Başlangıç noktası olarak ekip, iki tür güneş pilini birleştiren bir cihaz üzerinde çalıştı: perovskit ve organik. Hücreleri, bir katman tarafından iletilen ışık diğer katman tarafından tutulacak şekilde düzenleyerek, araştırmacılar yüzde 70’lik bir kuantum verimliliği elde ettiler.
Bu sayıyı artırmak için ek yeşil ışıklar getirildi. Sensör, farklı ışık türlerini filtreleme ve ışığa hiç tepki vermeme yeteneğini geliştirmek için de değiştirildi. Bu, fotodiyotun kuantum verimliliğini yüzde 200’ün üzerine çıkardı, ancak şu anda bu artışın neden meydana geldiği tam olarak net değil.
İpucu, fotodiyotların nasıl akım ürettiğinde yatıyor olabilir. Fotonlar, fotodiyot materyalindeki elektronları uyararak onların göç etmesine ve bir yük oluşumuna neden olur.

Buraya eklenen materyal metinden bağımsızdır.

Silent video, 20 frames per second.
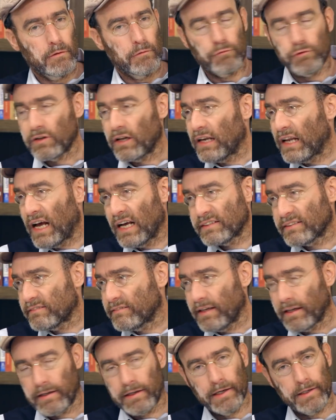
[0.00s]
for the
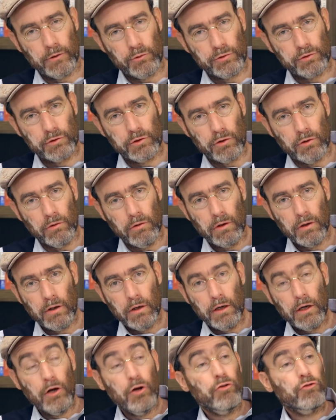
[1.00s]
last decade or so.
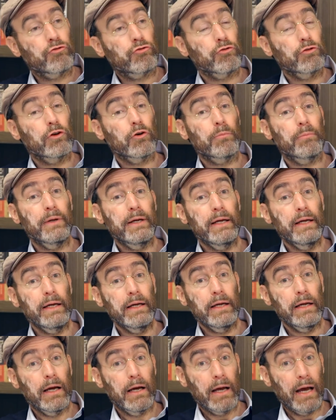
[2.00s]
Should there
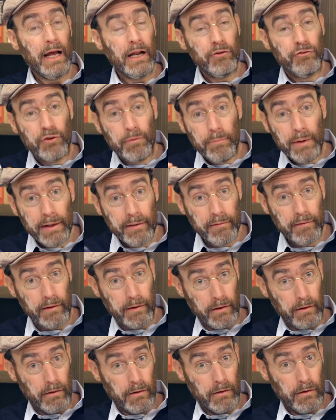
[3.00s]
be
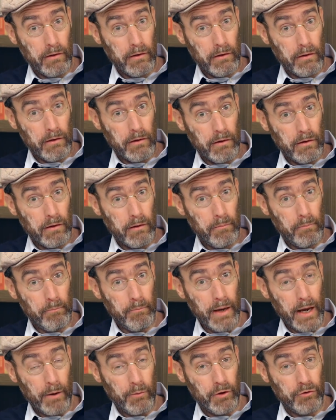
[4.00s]
LGBT
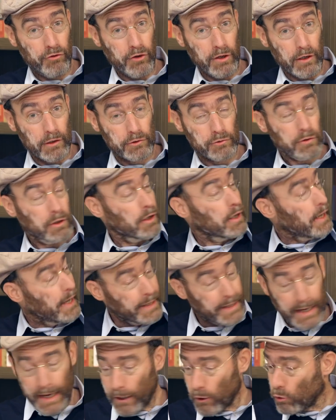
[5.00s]
marriage in Israel?
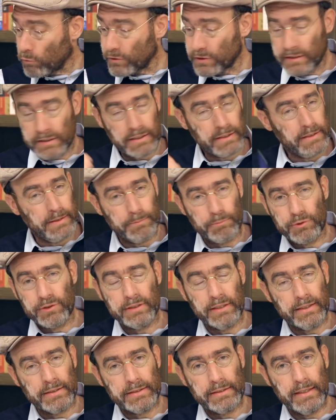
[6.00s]
Again, over
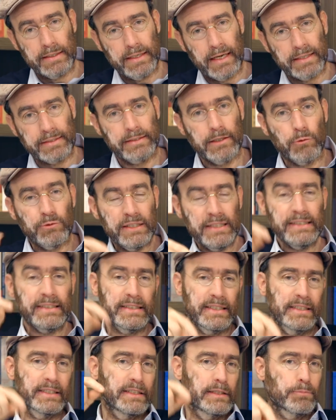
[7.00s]
60% say yes. Now these
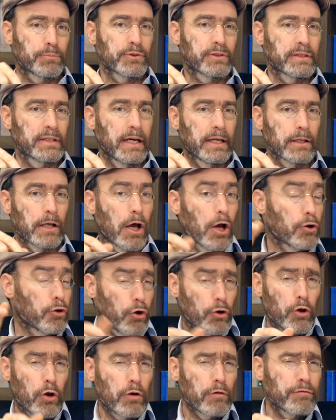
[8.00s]
60%,
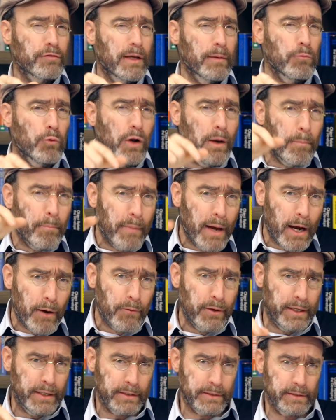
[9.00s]
not all of them will
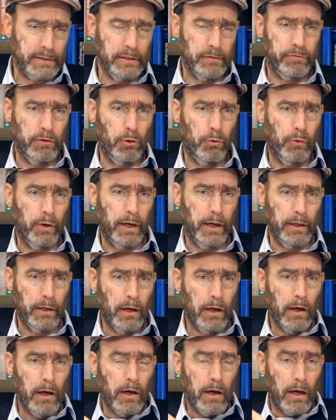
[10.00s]
marry in a civil
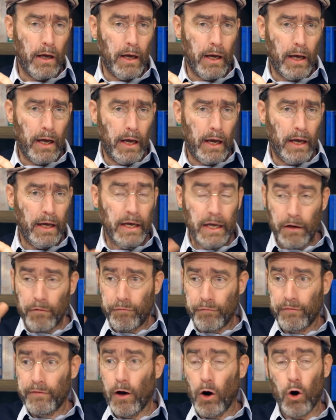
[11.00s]
way
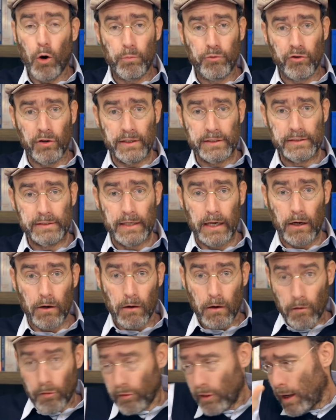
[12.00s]
if the option is
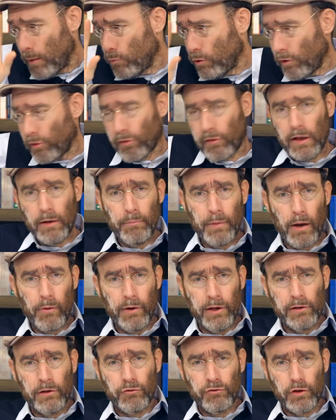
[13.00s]
there. Some will still
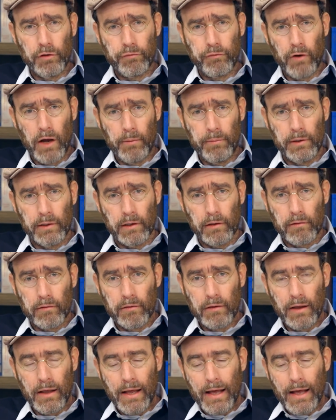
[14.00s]
marry in the chief rabbinate.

Araştırmacılar, yeşil ışığın, yalnızca fotonlar diğer katmana çarptığında elektriğe dönüştürülen elektronları bir katmanda serbest bırakabileceğinden şüpheleniyorlar. Eindhoven Teknoloji Üniversitesi’nden kimya mühendisi Riccardo Ollearo, “Ekstra yeşil ışığın perovskite tabakasında elektron birikmesine yol açtığını düşünüyoruz” diyor. “Bu, kızılötesi fotonlar organik katman tarafından emildiğinde salınan bir şarj depolama cihazı görevi görür. Başka bir deyişle, içinden geçen ve bir elektrona dönüşen her kızılötesi foton, yüzde 200 veya daha fazla bir verimlilikle sonuçlanan bir bonus elektron arkadaşlığı alır.
Daha verimli bir fotodiyot, aydınlatmadaki çok küçük değişiklikleri daha uzak bir mesafeden gözlemlemede daha iyi olan daha hassas bir fotodiyottur. Bu bizi atan kalp ve solunum hızını ölçmeye geri getiriyor.
Araştırmacılar, bir gazete yaprağından yüz kat daha ince olan ultra ince fotodiyotlarını kullanarak, 130 santimetre (51,2 inç) mesafedeki bir parmaktan yansıyan kızılötesi ışıktaki küçük değişiklikleri ölçtüler. Bunun, bir akıllı saat sensörüne benzer şekilde, ancak bir masadan çalıştırılan kan basıncı ve kalp atış hızıyla eşleştiği gösterilmiştir.
Ekip, benzer bir kurulum kullanarak hafif göğüs hareketleri sırasında solunum hızını ölçtü. Teknoloji laboratuvar aşamasından itibaren başarılı bir şekilde geliştirilebilirse, burada her türlü sürveyans ve tıbbi amaçlar için potansiyel vardır. Janssen, “Cihazı daha da geliştirip geliştiremeyeceğimizi, örneğin daha hızlı hale getirip getiremeyeceğimizi görmek istiyoruz” diyor. “Cihazı klinik olarak test edip edemeyeceğimizi de görmek istiyoruz.”
Bu yazı Science Advances adresinden derlenmiştir.